La CEP demande donc au Conseil fédéral d'informer de manière adéquate et par écrit lors d'affaires importantes et de mieux régler les passations de pouvoir. La communication entre les organes de crise doit également être améliorée, tout comme l'échange entre la Confédération et la Banque nationale concernant les banques d'importance systémique. Enfin, la CEP rappelle au Conseil fédéral qu'il a l'obligation de rédiger des procès-verbaux et qu'il doit rendre des comptes au public. La CEP critique également le fait que, pour la vente de Credit Suisse, l'accès des citoyens aux documents officiels ait été annulé par le droit d'urgence.
Détection précoce des risques quasiment inexistante
Selon la CEP, il manque au Conseil fédéral et à la Chancellerie fédérale compétente des outils pour détecter plus précocement des crises d'importance. Elle demande donc des améliorations, dans le but de «tirer les bonnes conclusions».
Le monde de la finance sauvé
La CEP fait l'éloge des vastes travaux préparatoires effectués par les autorités à partir de l'automne 2022, qui ont permis de maintenir la solvabilité de Credit Suisse même dans les jours fatidiques de mars, lorsque l'histoire de la banque a définitivement pris fin.
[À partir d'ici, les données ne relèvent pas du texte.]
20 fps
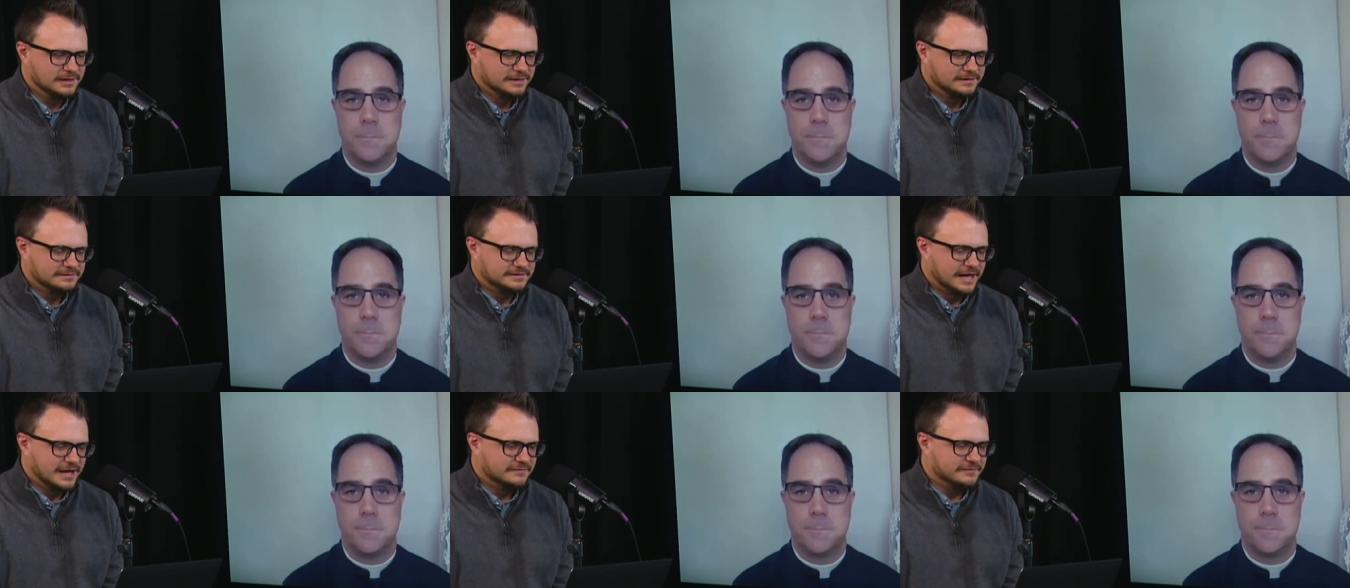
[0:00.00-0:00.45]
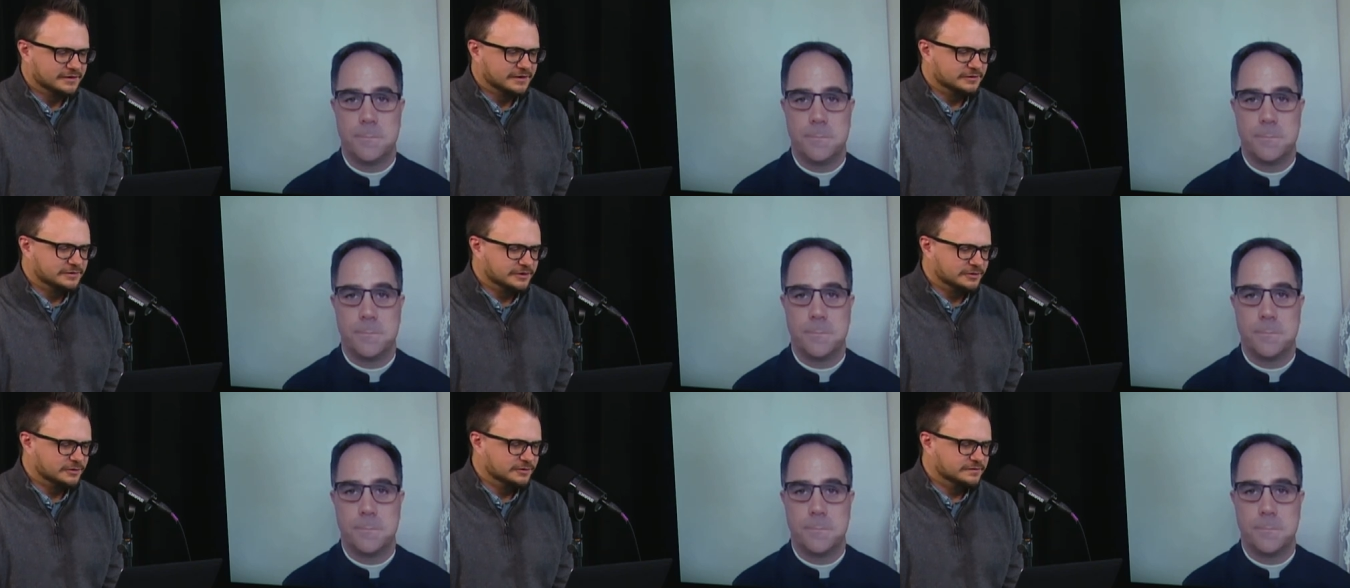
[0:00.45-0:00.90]
Speaker 1: diving a
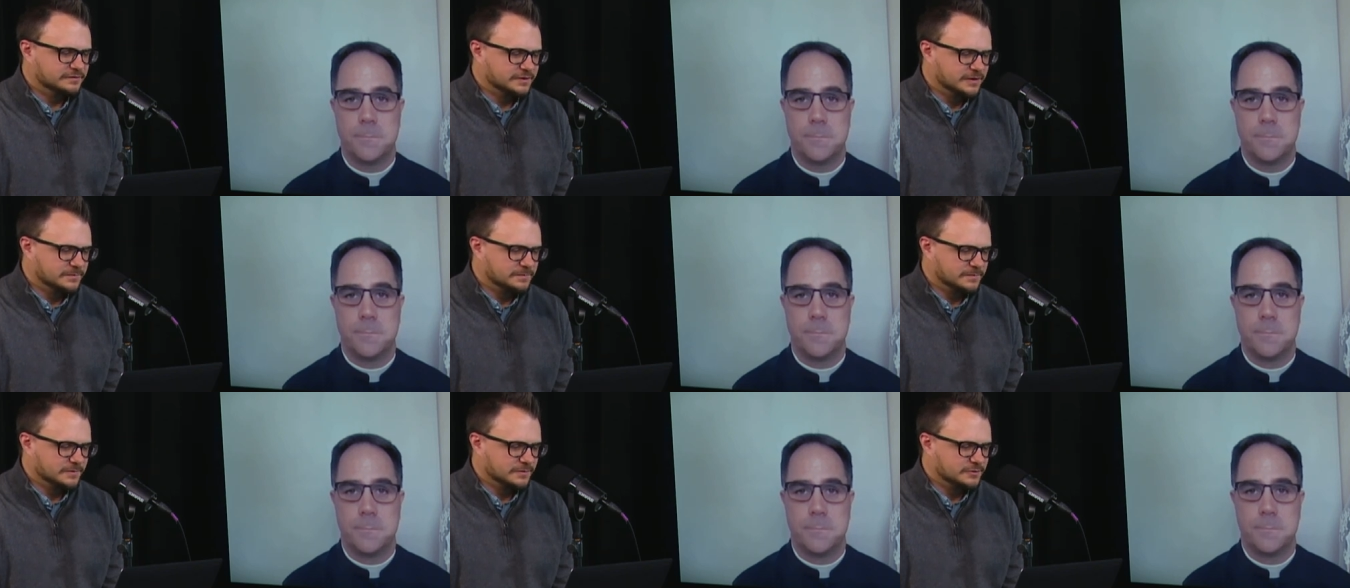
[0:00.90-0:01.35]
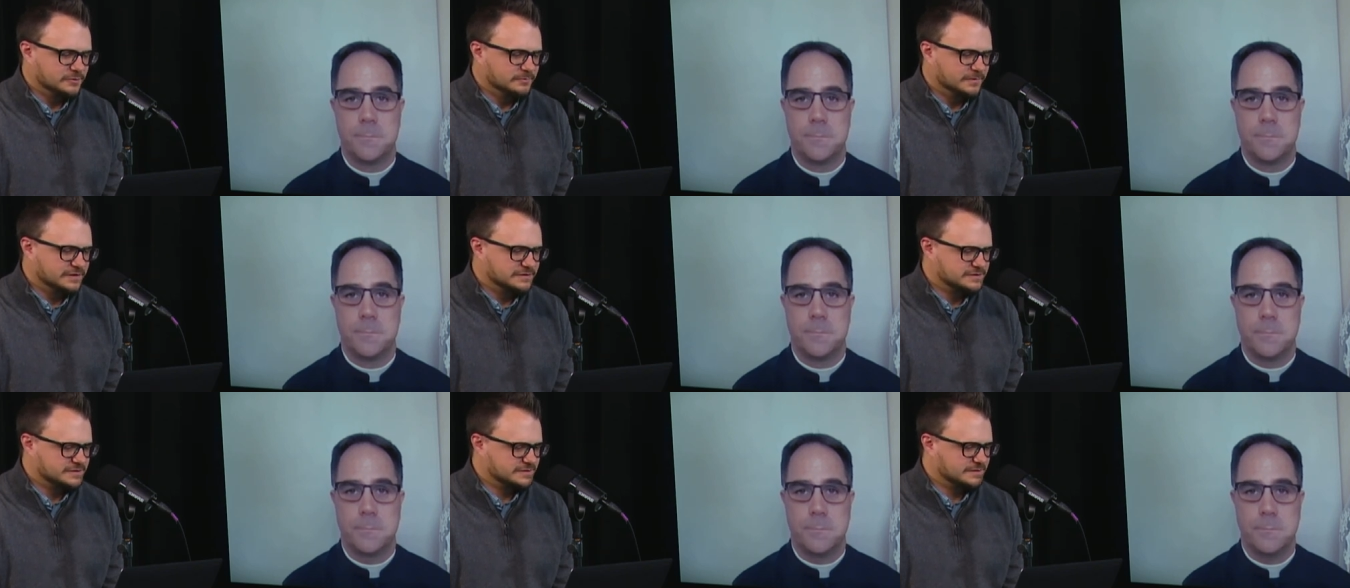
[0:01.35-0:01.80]
little deeper, you
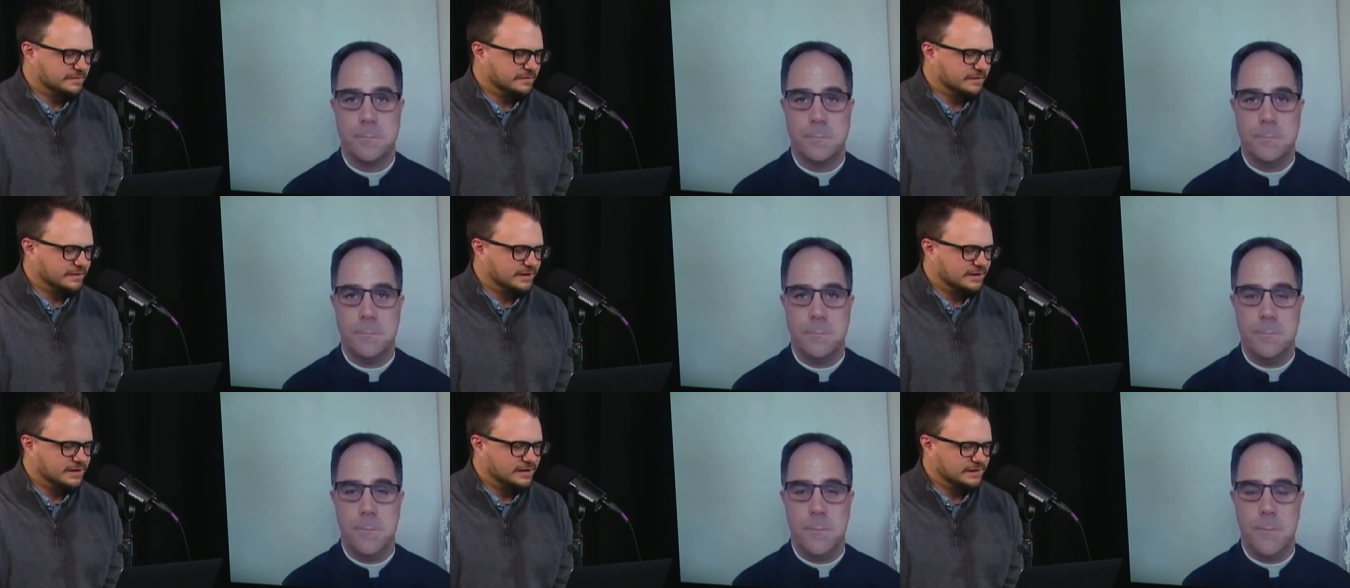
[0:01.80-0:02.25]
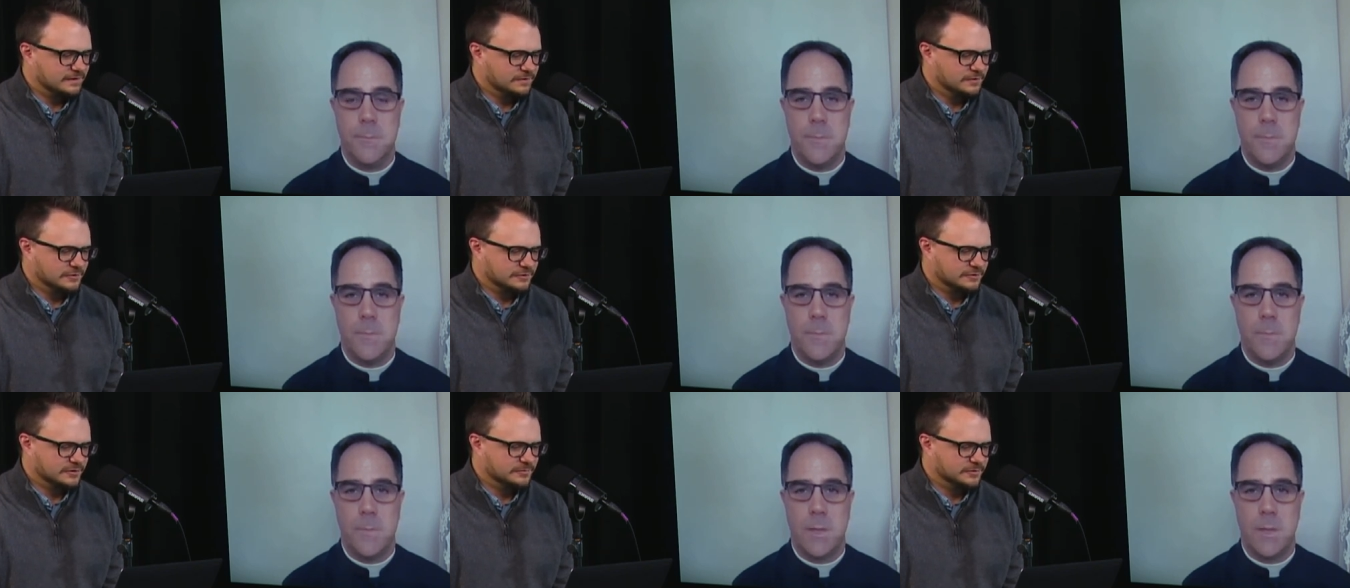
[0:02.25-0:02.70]
mentioned the, the
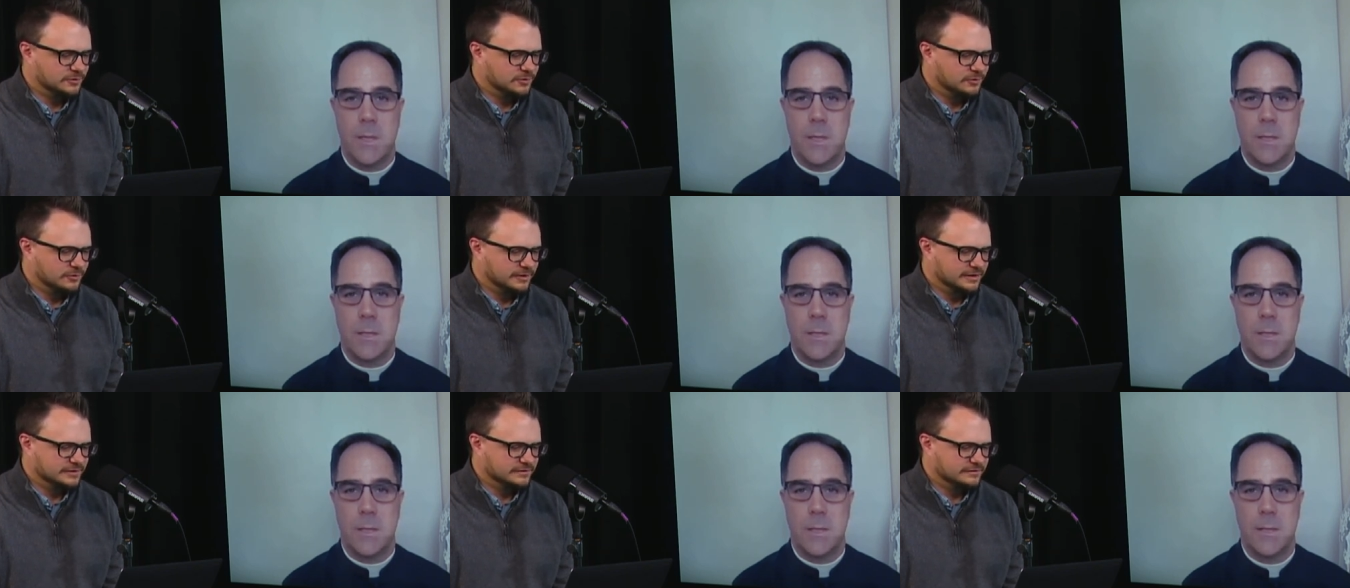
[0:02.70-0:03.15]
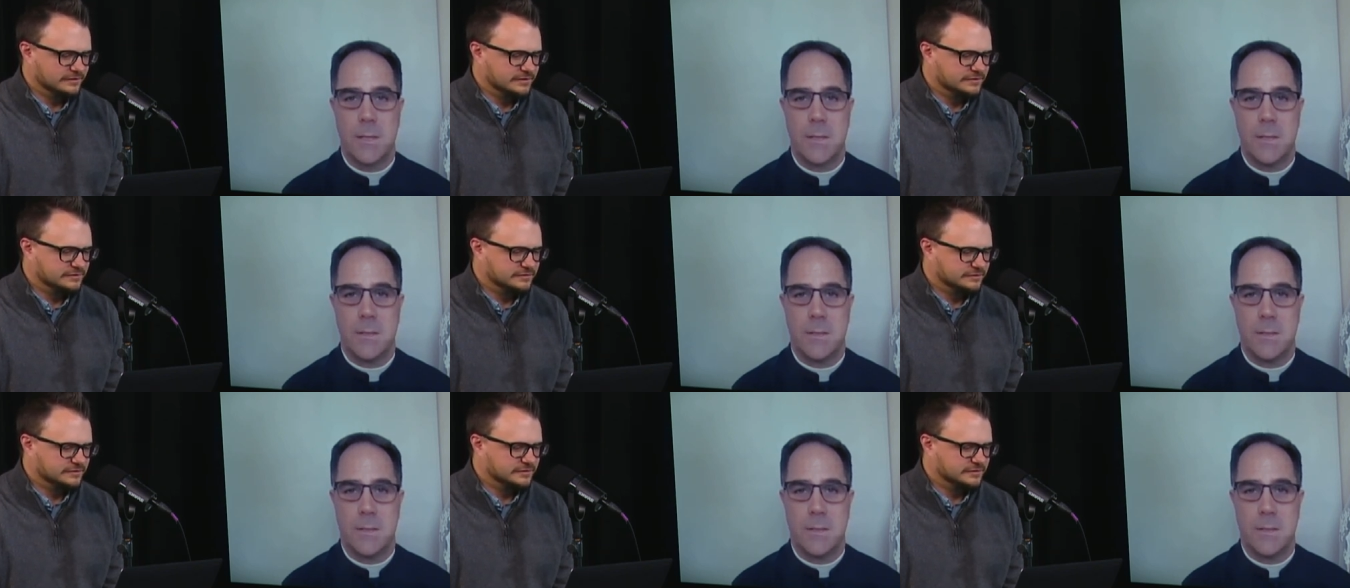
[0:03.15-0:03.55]
criminal organization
En conclusion: c'est aussi grâce à l'action de Berne qu'une crise financière mondiale a finalement pu être évitée. Dans ce contexte, les autorités ont clairement privilégié le rachat de Credit Suisse par l'UBS. Une solution avec une banque étrangère aurait été, selon la CEP, «plus avantageuse pour la situation concurrentielle en Suisse». Mais le fait que cela n'ait pas été le cas est toutefois compréhensible du point de vue de la CEP, pour qui l'issue d'un scénario alternatif resterait incertaine.